August Lehr (1871-1921) was a German racing cyclist.

Lehr was born on 26 February 1871 in Frankfurt am Main. Lehr, who was a salesman by profession, started his career as an amateur cyclist on a penny-farthing or ordinary. From 1888 to 1894 he won the German championship seven times. In 1888, only 17 years old, Lehr won in England, in the "belly of the beast", the English championship in the ordinary category (the unofficial world championship for over one English mile). In 1891 he was the best cyclist in the world according to wins accumulated. In 1893 he decided to change to the safety bicycle, which caused him to win the 1894 ICA Track Cycling World Championships in Antwerp, becoming the first German world champion in track cycling. As a result of these successes Lehr received invitations to race all over Europe, leading him to a total of 260 career wins (according to other sources 227). However, his wins didn't prove enough to make a living. In 1898, he retired from his active racing career.

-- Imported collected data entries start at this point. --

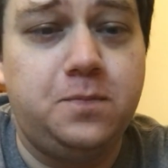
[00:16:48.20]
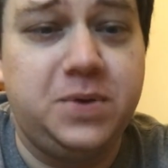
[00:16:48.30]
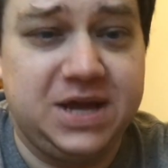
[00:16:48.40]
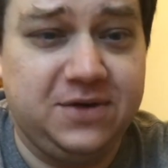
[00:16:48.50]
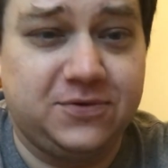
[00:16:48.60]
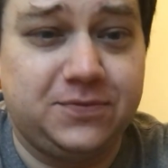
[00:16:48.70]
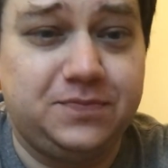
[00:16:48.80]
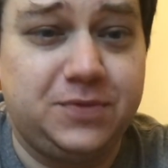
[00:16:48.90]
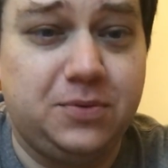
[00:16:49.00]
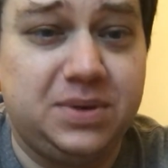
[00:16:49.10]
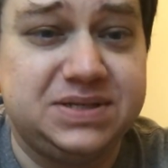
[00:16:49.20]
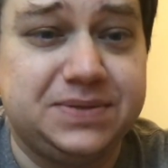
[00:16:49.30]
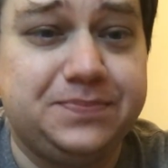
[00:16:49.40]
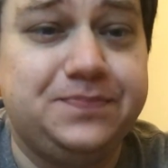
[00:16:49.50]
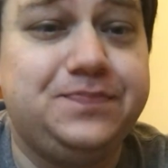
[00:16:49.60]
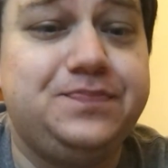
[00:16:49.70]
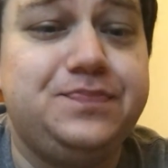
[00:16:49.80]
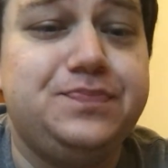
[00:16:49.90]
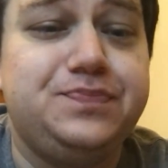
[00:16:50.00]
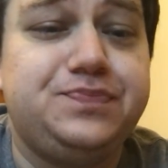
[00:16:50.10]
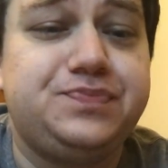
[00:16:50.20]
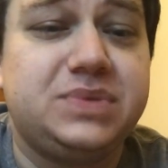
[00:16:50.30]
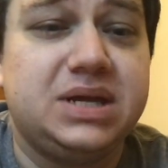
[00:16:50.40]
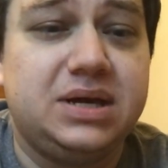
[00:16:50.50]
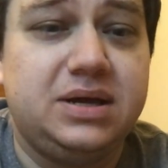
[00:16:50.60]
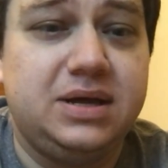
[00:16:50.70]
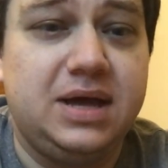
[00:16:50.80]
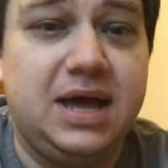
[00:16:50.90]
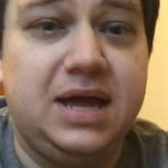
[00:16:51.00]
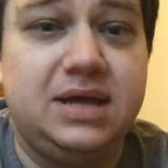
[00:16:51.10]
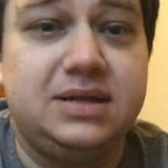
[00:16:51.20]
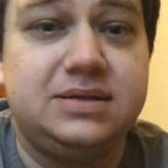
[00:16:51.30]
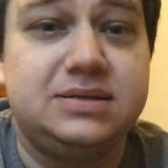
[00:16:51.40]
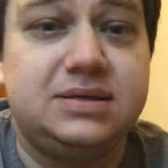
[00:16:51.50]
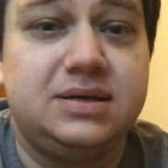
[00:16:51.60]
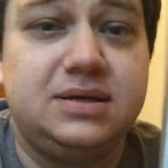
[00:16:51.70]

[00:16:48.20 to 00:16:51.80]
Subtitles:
be careful, don't bust them. And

In 1909, the popular sports figure gave the start sign for the first Six Days of Berlin. In 1921, Lehr suffered gastrointestinal bleeding during a rowing trip on the Mecklenburg Lake Plateau, as a result of which he died a few days later.

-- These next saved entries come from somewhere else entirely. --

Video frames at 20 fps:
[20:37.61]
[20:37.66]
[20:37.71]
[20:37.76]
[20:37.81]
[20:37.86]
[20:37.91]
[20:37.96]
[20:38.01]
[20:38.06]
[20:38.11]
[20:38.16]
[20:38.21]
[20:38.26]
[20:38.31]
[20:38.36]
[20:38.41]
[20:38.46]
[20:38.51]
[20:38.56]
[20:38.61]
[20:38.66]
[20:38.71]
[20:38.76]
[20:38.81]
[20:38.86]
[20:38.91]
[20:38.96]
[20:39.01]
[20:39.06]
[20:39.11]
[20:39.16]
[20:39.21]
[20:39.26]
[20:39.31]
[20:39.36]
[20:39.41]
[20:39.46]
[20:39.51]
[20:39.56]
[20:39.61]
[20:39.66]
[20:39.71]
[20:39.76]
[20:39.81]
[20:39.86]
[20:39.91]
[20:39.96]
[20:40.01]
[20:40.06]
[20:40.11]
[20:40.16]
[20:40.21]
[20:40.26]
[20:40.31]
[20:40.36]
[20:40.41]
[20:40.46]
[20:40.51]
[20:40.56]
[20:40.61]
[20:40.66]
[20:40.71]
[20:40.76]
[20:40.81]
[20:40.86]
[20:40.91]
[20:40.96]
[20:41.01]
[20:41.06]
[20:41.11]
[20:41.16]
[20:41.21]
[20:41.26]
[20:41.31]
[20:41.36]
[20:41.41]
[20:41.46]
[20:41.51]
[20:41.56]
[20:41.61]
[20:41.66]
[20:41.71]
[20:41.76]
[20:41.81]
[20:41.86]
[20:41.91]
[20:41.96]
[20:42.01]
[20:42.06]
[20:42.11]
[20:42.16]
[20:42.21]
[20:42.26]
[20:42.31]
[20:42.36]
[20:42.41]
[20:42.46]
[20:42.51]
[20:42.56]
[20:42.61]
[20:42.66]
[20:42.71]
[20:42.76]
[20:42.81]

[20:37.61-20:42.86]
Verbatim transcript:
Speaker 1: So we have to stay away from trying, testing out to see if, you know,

When in 1925 the Waldstadion was constructed next to a 400-meter velodrome in Lehr's hometown Frankfurt, the brothers Adam and Fritz von Opel financed the erection of a bronze memorial (by Emil Hub) in his honour. In 2005, during the renovation of the Waldstadions for the FIFA World Cup, the memorial was destroyed.

He died 15 July 1921 in Ludwigslust.

== Literature ==
- Hans Borowik: 300 Rennfahrer in einem Band, Berlin 1937.
- Adolf Klimanschewsky: Der entfesselte Weltmeister, Berlin 1955.
- Helmer Boelsen: Die Geschichte der Rad-Weltmeisterschaft, Bielefeld 2007 ISBN 978-3-936973-33-4.